Firstly, user credentials can be used by any individual with knowledge of them, regardless of whether the user is the actual owner of the account and, unfortunately, there exist a wide variety of methods by which user credentials can be compromised. From users simply writing down their login credentials on a scrap of paper and leaving it unsecured or even losing it, to phishing attacks and keylogging malware delivered via network vectors, it is becoming more and more difficult to keep user credentials secure while limiting availability to only the appropriate persons. 

Additionally, depending on the platform, users are forced to create account passwords with minimum character lengths and incorporating uppercase and lowercase letters, numbers, symbols, and that may even require changing at regular short intervals. These password formats and rules are necessary in order to help secure the user’s accounts against cyber attacks such as brute force and dictionary attacks2, however, when coupled with the large number of accounts the average user possesses, has the potential to create lapses in security. In a 2016 study conducted by Intel, the average user had 27 sets of user credentials for accounts ranging from emails, online shopping, and social media, to accounts used for their work or business purposes3. Unfortunately, this commonly results in users creating passwords which fulfil the requirements, but which are either easy to guess or difficult to remember.
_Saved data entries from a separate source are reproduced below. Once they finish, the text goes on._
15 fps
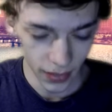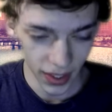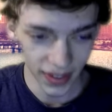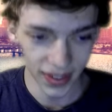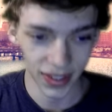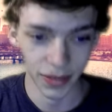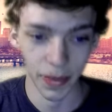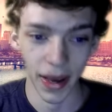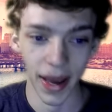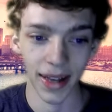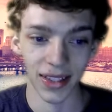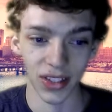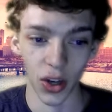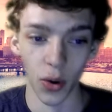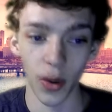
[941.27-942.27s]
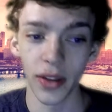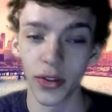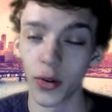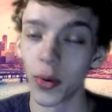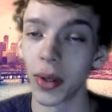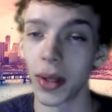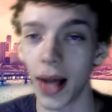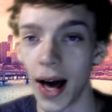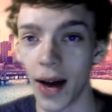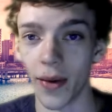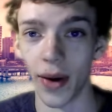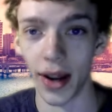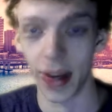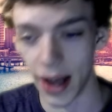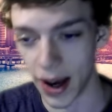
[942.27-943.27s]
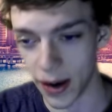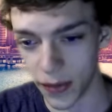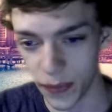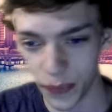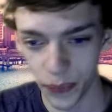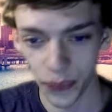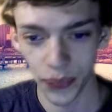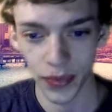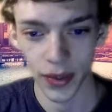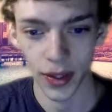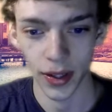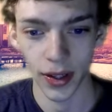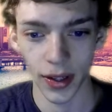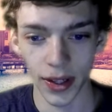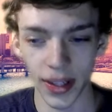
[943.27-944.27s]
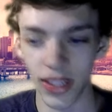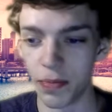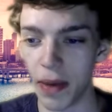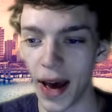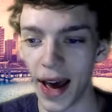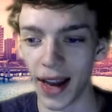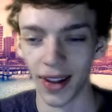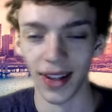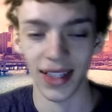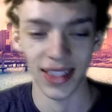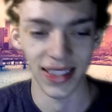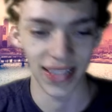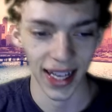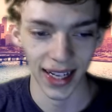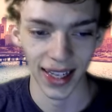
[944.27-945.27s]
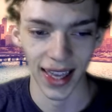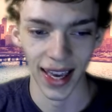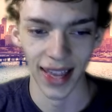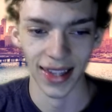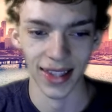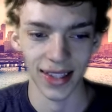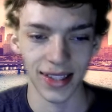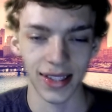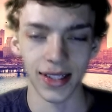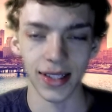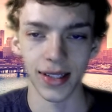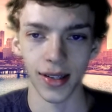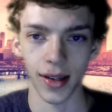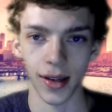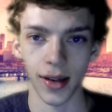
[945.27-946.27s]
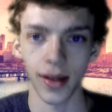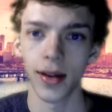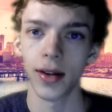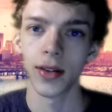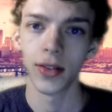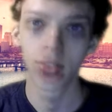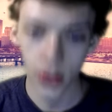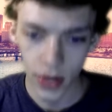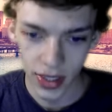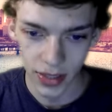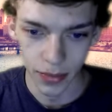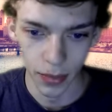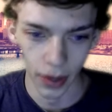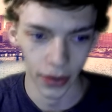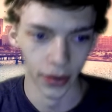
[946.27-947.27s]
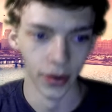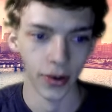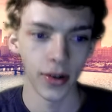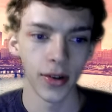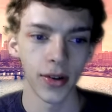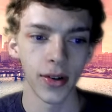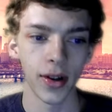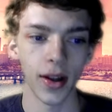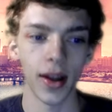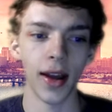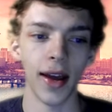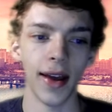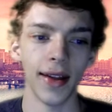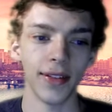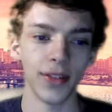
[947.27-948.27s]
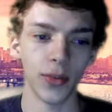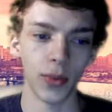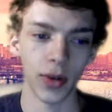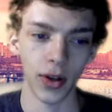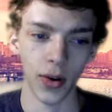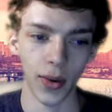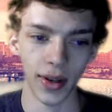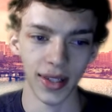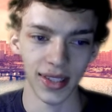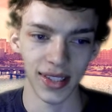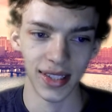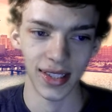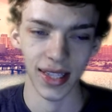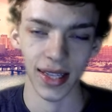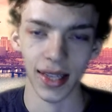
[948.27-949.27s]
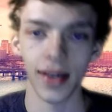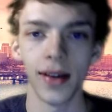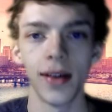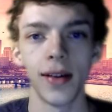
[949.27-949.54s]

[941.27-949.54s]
this man is going through a lot right now. He's battling. He's dedicating this season to his mother. And so we're going to seeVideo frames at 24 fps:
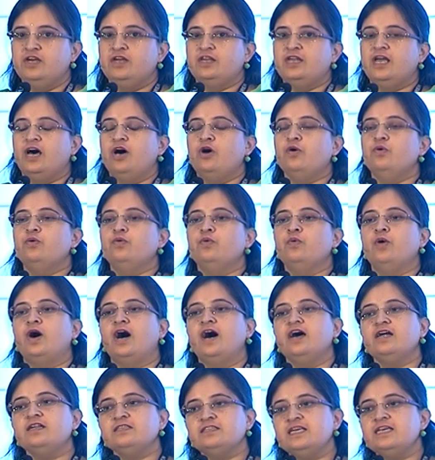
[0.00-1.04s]
Now, who
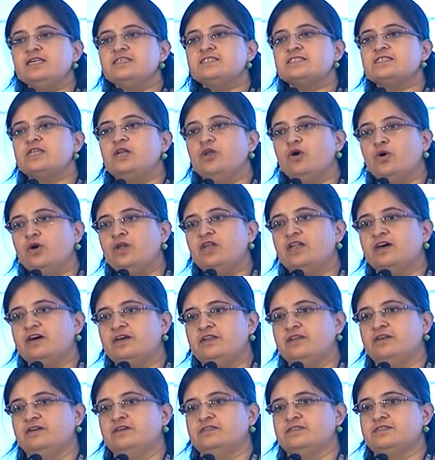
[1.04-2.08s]
are these slow
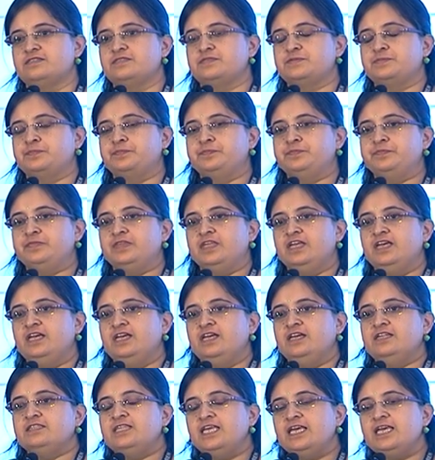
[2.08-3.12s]
learners?
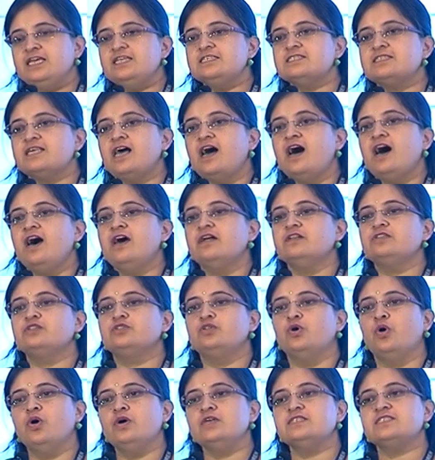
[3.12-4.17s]
These are
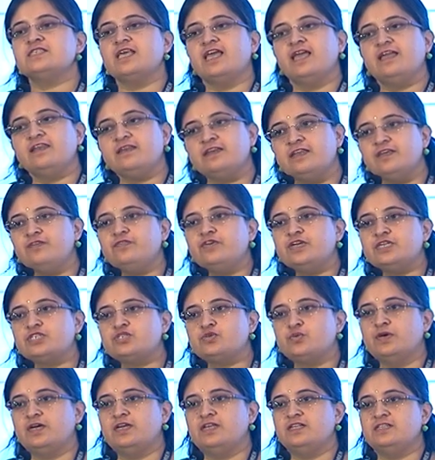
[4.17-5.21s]
those
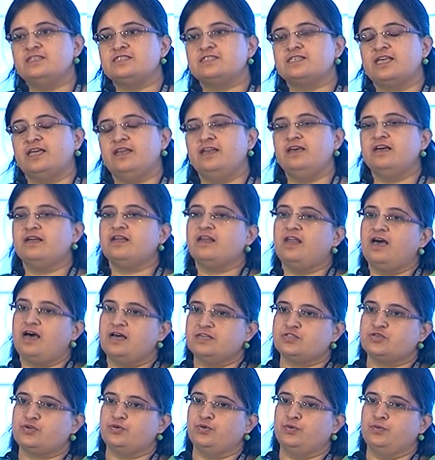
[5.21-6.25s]
individuals in a
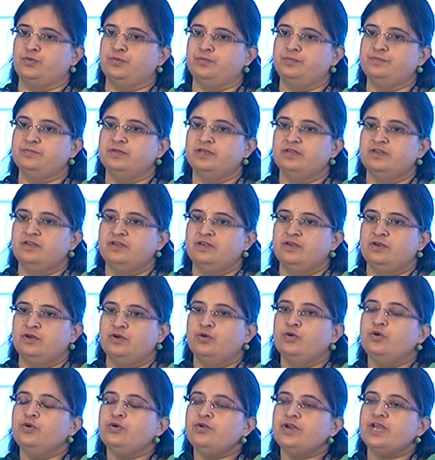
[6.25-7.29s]
classroom
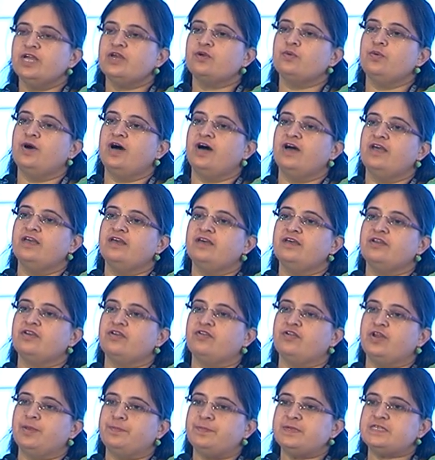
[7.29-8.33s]
who require
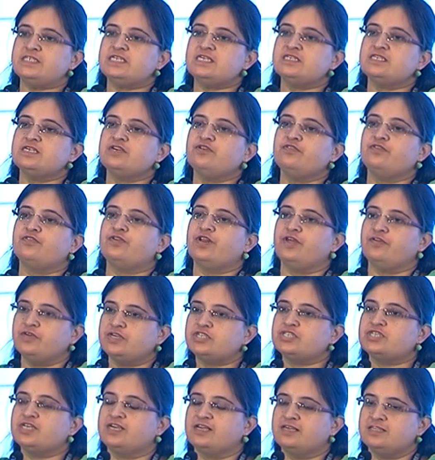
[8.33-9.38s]
repetitive
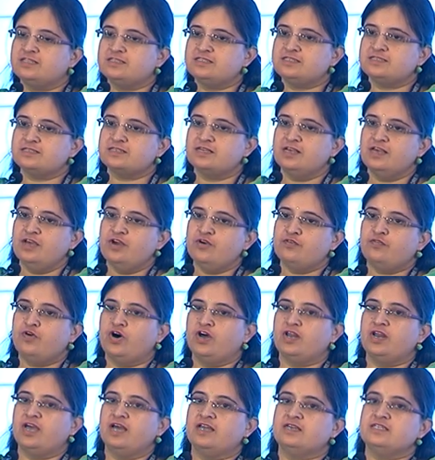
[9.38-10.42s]
revisions
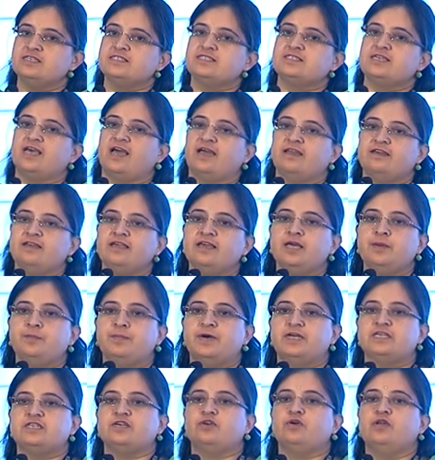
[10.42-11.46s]
for understanding a
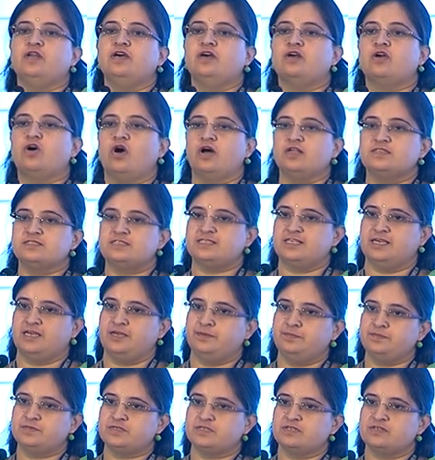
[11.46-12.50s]
particular
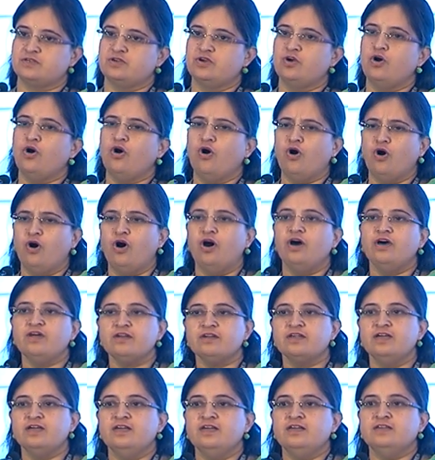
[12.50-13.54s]
concept or
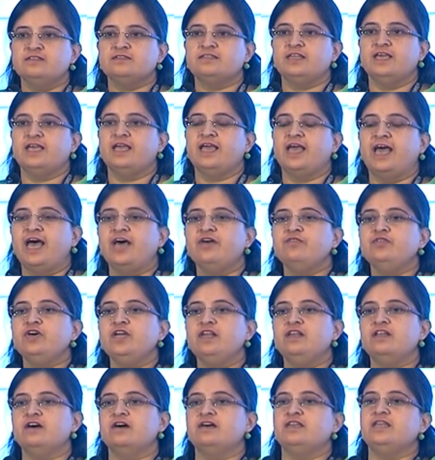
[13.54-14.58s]
they have
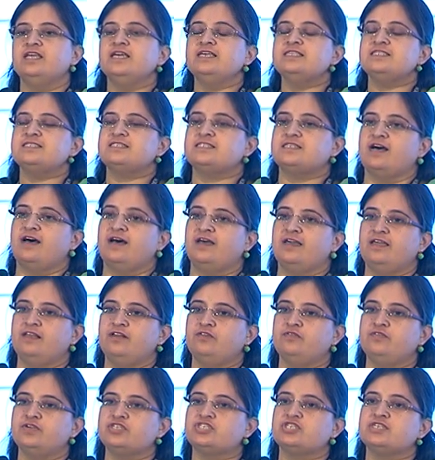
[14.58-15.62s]
a learning
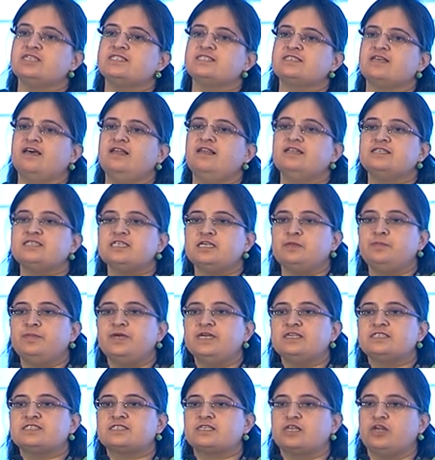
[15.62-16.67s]
style which is a little
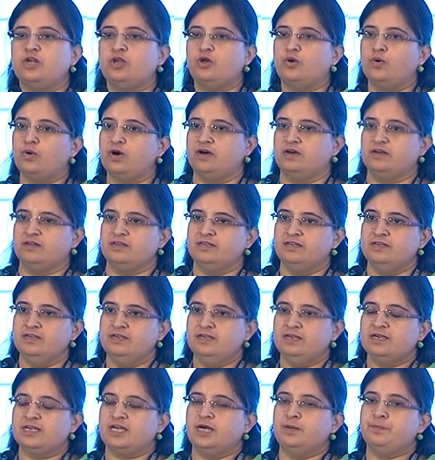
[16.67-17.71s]
bit slower
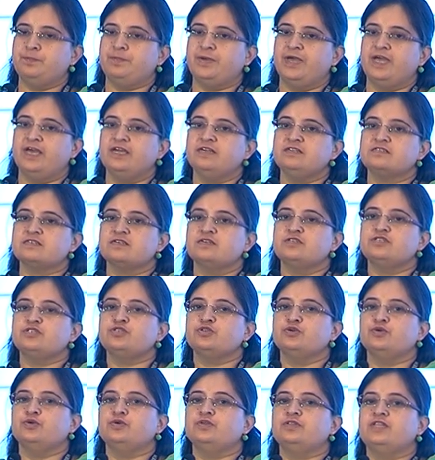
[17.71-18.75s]
compared
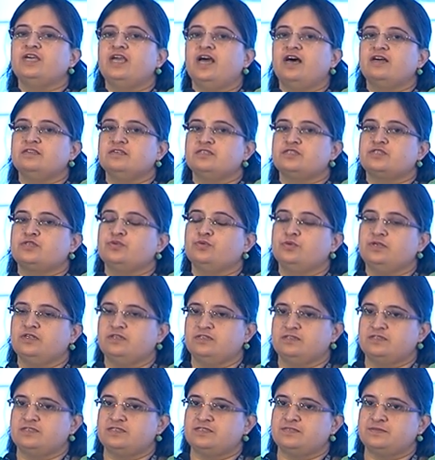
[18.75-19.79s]
to the other
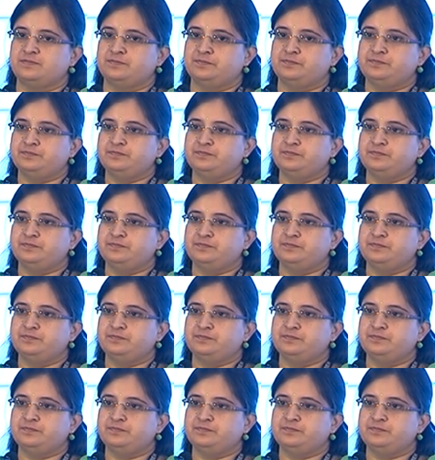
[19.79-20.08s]
students.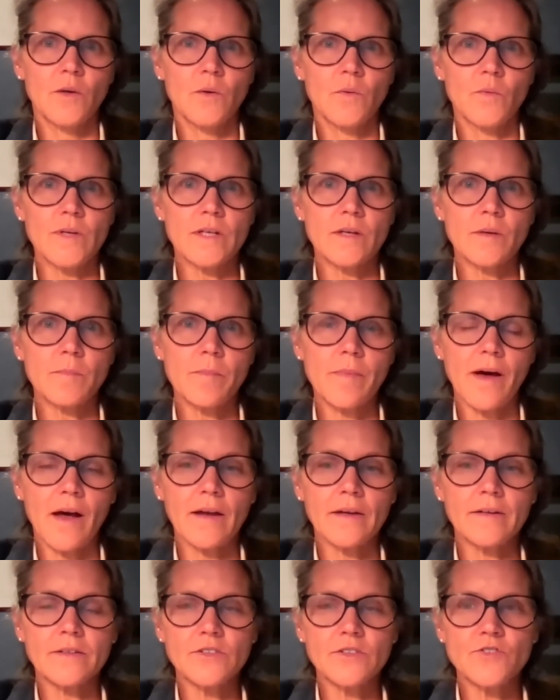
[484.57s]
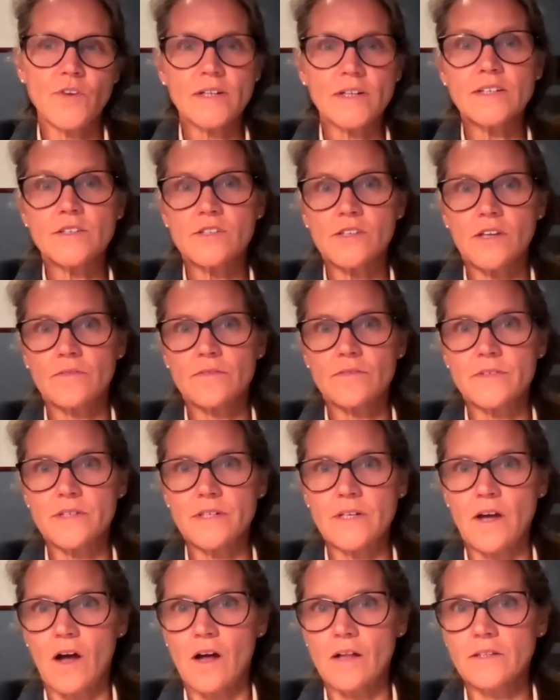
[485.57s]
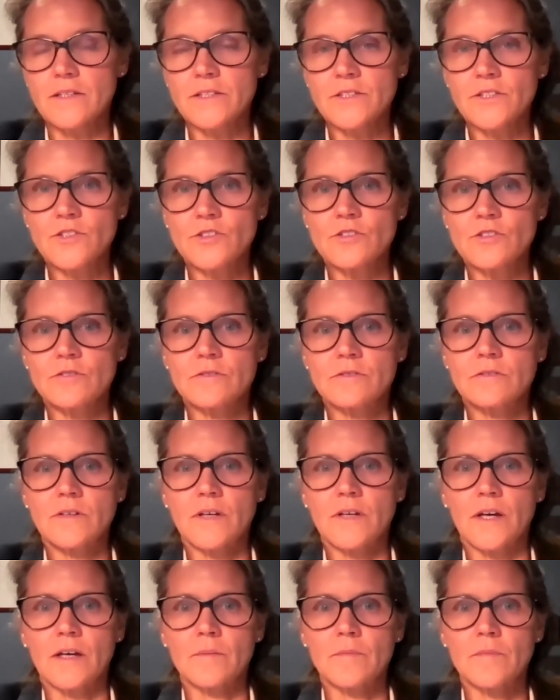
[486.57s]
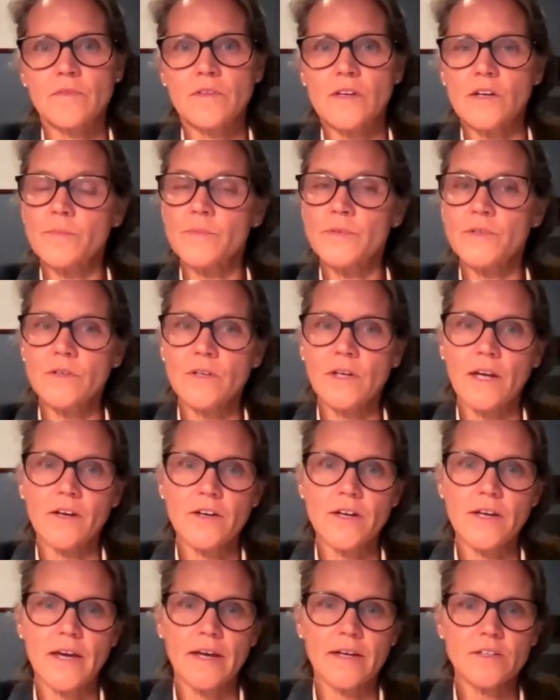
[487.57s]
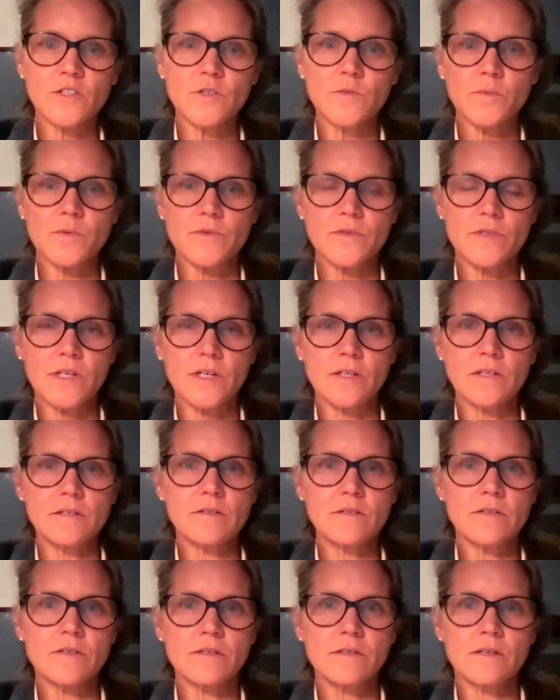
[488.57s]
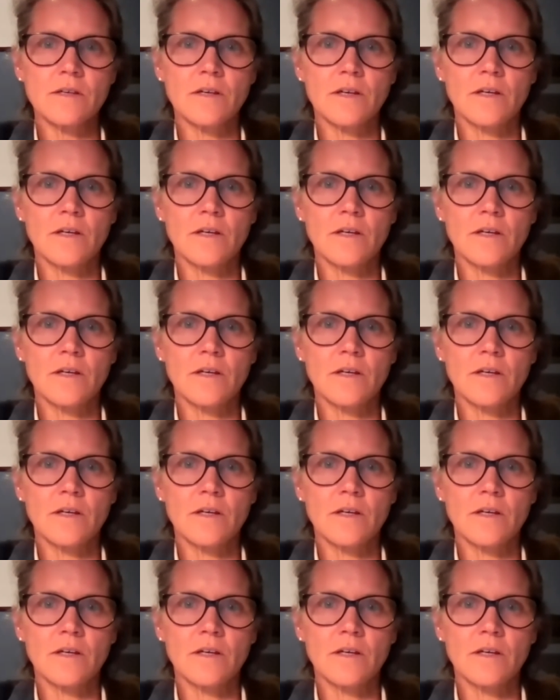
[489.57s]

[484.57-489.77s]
We combine drug discovery knowledge, therapeutic area expertise,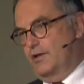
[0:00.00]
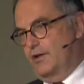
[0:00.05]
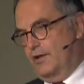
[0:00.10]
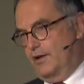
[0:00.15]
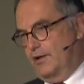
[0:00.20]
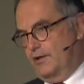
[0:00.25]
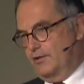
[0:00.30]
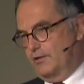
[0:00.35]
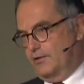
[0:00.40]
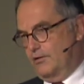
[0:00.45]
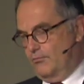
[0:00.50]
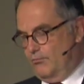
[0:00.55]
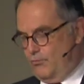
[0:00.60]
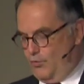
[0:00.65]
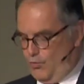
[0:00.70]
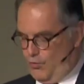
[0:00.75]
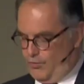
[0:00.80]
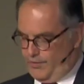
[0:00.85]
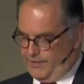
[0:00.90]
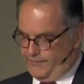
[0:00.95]
and
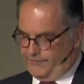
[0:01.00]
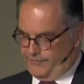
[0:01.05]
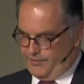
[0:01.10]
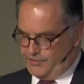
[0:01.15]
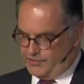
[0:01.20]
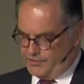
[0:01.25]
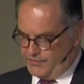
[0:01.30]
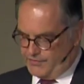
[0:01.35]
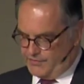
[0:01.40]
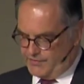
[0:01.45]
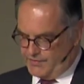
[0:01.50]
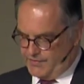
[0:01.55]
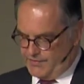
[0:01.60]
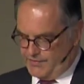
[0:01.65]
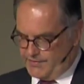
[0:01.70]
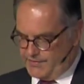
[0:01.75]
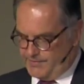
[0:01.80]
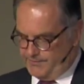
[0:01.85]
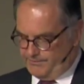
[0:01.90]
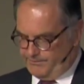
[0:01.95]
more efficient
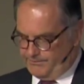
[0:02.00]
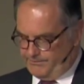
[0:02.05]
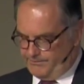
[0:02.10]
system.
This frustration with password security practices can also lead users into the bad habit of utilizing the same password across multiple accounts which places all the accounts at risk should just one of them become compromised4

Finally, with IBM’s unveiling of their Q System One, the world’s first commercially-available quantum computer5 on the 8th of January this year, certain security and encryption technologies will soon become obsolete as quantum computing technology propagates across the globe. Quantum algorithms such as Shor’s Algorithm now move into the realm of possibility as the computational hardware required to run it becomes reality6. Common cryptographic systems that rely on prime factorization, such as RSA keys used in Secure Socket Layer (SSL) and newer Transport Layer Security (TLS) protocols, now become open to compromisation7. While there currently exist encryption and multi-factor authentication (MFA) technologies that have been developed, in part, to protect user credentials and mitigate this risk, there also exists a completely separate solution which is incredibly easy to use, and provides a high level of individual authentication. 

Biometrics Technologies

The study of human biological characteristics and even the use of our individual characteristics as a means of authentication is not a new technology. Fingerprints were used as signatures on clay tablets in ancient Babylon from as early as 500 B.C. In early China, merchants used inked fingerprints as proof of agreement on business transactions and to identify their children8. More recently, as technology has grown to facilitate its ease-of-use, biometrics have been used in a wide variety of applications from law enforcement to data protection, and even banking. From facial recognition scanners found in airports and other ports of entry, to the iris recognition technology now used in modern smartphones, biometric authentication is rapidly spreading to multiple industries. 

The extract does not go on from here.